DA SALAH-CUADRADO A MATRI. A gennaio 2015 in assoluto il miglior colpo in entrata dal ritorno in Serie A. A Firenze arriva Momo Salah (nell'affare Cuadrado-Chelsea, 31 milioni ai viola). Un impatto travolgente, da sogno, per l'ultima Fiorentina del primo triennio Montella. Con lui Rosati, Rosi, ma anche Gilardino e Diamanti: tante intuizioni giuste. Peccato che anche per Salah, tra scritture private e tribunali, nessuno abbia fatto qualcosa di concreto per tenerlo a Firenze. L'anno prima Montella chiedeva una prima punta, arrivò Matri: non rispettò le attese e le aspettative. Così come Anderson, ex Manchester United, mentre dietro arrivò Modibo Diakité. Le operazioni più intelligenti furono in uscita, con i prestiti giusti di Marcos Alonso al Sunderland e Matias Vecino al Cagliari che riconsegnarono poi due protagonisti per gli anni successivi. Nel primo inverno in viola Pradè portò invece Giuseppe Rossi (da infortunato), oltre allo stesso Vecino, Wolski, Compper (buon gregario), Sissoko e Larrondo.
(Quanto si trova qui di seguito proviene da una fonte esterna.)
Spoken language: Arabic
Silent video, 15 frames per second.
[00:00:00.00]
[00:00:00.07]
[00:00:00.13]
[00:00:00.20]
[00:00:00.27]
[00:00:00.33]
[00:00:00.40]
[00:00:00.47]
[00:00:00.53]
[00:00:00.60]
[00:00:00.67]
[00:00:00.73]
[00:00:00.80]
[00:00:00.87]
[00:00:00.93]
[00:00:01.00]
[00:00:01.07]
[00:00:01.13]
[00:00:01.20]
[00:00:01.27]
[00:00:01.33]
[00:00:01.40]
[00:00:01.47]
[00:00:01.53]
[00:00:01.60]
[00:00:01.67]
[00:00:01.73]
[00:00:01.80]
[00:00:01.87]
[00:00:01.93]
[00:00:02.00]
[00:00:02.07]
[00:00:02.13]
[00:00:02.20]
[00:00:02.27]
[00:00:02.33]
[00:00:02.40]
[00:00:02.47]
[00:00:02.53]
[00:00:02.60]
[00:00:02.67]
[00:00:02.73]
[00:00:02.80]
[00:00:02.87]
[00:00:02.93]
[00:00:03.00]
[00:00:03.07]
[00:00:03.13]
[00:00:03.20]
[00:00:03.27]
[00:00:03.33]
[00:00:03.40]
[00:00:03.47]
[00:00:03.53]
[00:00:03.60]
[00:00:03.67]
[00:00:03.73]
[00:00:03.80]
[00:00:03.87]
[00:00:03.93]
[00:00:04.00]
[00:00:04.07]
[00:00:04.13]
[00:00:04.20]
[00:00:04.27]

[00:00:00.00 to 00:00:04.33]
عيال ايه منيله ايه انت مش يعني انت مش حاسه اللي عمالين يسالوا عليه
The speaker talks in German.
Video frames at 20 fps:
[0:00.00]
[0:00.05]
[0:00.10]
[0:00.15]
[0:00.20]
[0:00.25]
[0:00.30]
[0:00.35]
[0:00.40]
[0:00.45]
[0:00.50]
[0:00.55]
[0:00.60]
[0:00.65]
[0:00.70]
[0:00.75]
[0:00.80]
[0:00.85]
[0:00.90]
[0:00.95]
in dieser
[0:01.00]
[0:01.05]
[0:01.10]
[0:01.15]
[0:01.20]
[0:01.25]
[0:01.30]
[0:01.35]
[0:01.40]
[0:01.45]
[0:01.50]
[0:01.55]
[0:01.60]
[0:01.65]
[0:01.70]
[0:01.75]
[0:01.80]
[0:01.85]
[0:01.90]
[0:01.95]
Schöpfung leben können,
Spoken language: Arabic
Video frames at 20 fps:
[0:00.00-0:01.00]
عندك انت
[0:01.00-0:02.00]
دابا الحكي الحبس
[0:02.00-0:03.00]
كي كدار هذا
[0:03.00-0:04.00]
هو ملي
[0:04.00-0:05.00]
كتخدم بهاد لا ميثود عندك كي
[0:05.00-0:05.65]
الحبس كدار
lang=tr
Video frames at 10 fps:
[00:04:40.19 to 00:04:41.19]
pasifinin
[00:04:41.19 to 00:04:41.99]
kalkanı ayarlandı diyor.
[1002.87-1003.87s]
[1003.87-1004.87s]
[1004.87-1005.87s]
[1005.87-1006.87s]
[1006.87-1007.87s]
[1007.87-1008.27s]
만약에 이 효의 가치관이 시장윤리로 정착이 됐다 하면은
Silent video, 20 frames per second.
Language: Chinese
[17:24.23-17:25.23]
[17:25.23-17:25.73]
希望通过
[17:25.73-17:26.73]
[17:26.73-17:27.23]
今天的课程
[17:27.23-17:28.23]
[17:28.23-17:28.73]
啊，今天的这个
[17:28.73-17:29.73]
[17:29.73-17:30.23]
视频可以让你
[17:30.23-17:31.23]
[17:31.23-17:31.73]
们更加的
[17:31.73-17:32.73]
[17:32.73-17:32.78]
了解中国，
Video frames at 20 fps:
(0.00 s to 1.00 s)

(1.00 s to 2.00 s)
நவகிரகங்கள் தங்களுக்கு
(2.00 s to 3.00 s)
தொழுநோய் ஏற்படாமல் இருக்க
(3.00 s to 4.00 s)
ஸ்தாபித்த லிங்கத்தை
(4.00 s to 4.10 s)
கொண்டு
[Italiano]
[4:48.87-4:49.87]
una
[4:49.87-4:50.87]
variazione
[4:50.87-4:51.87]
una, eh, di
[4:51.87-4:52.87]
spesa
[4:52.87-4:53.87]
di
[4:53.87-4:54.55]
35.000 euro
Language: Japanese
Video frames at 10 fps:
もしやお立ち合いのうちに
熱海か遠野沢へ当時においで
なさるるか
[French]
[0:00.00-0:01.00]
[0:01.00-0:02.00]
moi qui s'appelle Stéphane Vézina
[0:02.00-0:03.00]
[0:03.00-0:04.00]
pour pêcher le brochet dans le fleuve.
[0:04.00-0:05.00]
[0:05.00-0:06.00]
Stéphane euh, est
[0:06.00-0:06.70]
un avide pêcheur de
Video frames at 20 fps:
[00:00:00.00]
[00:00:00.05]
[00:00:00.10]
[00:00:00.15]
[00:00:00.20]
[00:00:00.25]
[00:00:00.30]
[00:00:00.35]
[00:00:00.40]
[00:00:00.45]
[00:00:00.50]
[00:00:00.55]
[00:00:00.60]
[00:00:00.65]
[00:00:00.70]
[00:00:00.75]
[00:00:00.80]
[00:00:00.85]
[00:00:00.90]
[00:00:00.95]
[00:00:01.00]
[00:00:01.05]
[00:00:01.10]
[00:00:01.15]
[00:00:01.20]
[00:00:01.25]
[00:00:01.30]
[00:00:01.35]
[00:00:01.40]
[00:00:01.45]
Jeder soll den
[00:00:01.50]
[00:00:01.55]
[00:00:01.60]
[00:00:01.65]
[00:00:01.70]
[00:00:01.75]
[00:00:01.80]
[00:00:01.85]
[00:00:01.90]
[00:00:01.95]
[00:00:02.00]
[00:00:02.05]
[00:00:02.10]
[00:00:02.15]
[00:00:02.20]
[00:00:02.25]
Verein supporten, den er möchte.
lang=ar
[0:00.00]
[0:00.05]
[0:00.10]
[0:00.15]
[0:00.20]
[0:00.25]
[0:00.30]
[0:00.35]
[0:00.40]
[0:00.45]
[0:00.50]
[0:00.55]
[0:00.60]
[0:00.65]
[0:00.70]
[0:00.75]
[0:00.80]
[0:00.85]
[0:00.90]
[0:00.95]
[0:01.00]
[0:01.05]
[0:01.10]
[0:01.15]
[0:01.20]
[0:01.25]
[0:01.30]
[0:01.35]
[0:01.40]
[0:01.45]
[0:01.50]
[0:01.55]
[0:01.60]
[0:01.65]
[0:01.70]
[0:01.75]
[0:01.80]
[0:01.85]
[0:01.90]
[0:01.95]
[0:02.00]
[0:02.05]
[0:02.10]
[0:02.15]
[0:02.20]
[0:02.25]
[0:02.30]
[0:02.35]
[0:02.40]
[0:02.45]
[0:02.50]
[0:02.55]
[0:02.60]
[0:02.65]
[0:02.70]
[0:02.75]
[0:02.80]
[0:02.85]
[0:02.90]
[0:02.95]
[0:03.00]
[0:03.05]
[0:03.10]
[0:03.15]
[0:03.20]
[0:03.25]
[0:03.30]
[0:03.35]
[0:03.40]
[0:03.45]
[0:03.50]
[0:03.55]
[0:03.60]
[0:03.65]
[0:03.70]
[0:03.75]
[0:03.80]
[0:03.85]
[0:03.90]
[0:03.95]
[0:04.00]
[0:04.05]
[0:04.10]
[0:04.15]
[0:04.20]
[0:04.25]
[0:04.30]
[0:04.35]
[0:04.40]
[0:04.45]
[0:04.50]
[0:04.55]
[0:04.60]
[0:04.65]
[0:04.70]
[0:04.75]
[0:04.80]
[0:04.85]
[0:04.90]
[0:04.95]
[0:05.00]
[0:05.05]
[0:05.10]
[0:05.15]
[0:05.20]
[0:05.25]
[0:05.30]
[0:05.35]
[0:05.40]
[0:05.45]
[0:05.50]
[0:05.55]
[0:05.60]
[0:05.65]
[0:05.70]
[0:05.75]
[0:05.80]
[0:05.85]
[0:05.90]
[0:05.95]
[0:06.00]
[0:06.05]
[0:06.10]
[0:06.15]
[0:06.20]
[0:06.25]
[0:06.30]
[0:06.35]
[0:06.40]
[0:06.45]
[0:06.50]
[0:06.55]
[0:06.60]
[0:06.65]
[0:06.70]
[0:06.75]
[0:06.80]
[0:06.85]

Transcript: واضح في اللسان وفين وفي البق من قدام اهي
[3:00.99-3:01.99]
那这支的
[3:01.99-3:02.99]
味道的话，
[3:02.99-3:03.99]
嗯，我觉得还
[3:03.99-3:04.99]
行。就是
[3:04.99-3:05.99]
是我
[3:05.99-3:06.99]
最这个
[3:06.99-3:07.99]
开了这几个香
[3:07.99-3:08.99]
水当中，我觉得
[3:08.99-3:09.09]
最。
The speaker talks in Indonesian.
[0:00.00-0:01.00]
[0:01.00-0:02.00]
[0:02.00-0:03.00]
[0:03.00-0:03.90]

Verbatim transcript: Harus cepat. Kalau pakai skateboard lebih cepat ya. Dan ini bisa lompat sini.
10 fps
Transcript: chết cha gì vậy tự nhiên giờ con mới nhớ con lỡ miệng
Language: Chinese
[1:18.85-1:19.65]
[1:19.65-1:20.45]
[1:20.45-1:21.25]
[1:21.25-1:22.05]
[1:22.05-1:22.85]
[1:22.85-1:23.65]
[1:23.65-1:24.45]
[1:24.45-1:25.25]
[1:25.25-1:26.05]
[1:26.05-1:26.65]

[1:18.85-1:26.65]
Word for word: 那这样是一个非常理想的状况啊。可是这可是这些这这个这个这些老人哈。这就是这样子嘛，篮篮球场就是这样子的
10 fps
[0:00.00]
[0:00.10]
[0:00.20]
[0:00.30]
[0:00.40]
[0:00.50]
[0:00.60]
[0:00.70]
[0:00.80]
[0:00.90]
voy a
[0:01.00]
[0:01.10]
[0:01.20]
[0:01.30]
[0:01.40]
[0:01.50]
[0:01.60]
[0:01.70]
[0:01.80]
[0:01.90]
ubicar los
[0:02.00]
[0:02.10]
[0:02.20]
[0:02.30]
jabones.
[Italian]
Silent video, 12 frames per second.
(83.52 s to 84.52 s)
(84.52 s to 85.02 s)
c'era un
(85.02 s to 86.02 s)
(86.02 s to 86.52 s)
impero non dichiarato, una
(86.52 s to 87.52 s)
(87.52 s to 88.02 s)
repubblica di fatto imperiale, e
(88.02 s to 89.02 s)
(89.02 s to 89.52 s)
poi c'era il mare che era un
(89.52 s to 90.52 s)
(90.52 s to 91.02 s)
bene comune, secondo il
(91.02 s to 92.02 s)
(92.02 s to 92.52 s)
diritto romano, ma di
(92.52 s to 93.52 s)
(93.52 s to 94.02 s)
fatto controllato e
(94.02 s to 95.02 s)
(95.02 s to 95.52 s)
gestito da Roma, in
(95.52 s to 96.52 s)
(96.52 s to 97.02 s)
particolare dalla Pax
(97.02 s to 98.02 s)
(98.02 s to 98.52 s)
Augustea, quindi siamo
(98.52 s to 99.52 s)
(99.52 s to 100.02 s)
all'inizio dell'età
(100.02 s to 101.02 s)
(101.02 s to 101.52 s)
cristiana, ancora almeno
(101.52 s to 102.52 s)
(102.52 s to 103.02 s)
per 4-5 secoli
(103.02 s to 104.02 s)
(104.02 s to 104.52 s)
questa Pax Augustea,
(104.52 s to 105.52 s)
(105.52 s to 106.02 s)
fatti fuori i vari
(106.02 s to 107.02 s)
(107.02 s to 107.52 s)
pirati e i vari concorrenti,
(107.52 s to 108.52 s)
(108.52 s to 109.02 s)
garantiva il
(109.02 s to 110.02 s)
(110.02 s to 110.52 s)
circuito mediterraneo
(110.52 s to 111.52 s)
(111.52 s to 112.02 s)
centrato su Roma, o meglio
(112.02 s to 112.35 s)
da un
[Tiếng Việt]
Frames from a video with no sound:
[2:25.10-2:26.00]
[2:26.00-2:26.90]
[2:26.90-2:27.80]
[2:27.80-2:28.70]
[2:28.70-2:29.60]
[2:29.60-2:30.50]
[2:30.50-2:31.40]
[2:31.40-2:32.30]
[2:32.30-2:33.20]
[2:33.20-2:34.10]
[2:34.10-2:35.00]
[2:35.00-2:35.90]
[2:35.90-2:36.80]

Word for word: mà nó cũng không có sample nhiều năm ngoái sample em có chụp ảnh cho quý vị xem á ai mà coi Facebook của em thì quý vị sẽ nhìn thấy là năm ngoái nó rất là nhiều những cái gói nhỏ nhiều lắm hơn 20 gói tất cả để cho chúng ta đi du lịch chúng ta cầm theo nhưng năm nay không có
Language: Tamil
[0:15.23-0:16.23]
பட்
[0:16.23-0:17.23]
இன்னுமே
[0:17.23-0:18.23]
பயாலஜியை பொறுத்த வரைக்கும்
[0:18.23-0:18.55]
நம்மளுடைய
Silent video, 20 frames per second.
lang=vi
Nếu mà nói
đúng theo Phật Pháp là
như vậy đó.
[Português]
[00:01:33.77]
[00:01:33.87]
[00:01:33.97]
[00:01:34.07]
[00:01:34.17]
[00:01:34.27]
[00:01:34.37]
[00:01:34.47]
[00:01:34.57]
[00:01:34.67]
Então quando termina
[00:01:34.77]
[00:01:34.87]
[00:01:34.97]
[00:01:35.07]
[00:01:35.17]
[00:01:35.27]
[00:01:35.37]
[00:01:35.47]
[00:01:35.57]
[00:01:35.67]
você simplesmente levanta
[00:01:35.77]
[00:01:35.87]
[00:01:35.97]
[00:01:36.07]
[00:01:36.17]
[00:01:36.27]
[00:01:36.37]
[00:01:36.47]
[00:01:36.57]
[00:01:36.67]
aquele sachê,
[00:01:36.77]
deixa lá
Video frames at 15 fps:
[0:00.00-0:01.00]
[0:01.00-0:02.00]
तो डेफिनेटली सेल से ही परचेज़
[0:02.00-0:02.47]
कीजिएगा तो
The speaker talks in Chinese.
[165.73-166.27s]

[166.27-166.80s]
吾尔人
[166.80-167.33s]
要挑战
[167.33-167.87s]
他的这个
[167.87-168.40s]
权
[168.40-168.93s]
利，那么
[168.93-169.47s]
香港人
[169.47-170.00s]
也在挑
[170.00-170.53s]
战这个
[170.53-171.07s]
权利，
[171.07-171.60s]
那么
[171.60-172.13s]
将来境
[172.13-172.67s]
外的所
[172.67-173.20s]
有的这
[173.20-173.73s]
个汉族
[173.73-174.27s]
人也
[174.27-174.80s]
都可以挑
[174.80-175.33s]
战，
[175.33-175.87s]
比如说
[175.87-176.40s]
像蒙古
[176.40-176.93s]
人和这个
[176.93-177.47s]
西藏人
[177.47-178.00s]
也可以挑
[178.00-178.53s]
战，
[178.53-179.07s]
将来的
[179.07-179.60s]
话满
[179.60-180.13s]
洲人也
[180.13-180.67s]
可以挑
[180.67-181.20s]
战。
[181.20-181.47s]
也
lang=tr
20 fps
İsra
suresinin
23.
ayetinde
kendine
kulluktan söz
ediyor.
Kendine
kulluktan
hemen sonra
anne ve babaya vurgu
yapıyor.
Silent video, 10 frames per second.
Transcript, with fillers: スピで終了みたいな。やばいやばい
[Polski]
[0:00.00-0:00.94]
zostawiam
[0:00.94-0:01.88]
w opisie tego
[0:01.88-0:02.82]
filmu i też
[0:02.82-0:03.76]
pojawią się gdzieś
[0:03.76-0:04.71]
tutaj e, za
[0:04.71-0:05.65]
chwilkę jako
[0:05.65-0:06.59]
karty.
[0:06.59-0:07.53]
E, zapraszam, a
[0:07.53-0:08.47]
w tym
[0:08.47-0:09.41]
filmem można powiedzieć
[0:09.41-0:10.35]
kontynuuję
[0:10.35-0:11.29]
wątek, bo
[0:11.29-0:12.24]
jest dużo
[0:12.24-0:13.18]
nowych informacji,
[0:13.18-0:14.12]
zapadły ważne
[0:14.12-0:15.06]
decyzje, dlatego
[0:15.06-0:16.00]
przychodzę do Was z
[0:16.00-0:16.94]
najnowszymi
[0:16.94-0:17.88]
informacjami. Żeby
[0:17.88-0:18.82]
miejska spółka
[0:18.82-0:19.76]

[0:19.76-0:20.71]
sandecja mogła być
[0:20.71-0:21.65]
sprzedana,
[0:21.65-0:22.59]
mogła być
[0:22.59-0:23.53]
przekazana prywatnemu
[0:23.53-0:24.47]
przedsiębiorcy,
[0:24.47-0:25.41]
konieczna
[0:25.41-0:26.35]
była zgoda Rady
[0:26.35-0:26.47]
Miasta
DA PAZZINI AD AMAURI. Nel primo ciclo Corvino si ricordano invece Amauri nel 2012 (via Gilardino e il Tanque Silva), Neto e Behrami nel 2011, ma anche Ljajic, Bolatti, Felipe e Keirrison nel 2010, l'inverno in cui c'era da rinforzarsi per la Champions. E poi Bonazzoli nel 2009 (via Pazzini e Osvaldo in quel gennaio), Papa Waigo, Da Costa e Cacia nel 2008, Kuzmanovic nel 2007, Kroldrup, Jimenez e Lobont nel 2006, Bojinov, Pazzini e Donadel quando c'era da salvarsi dopo il ritorno in A nel 2005.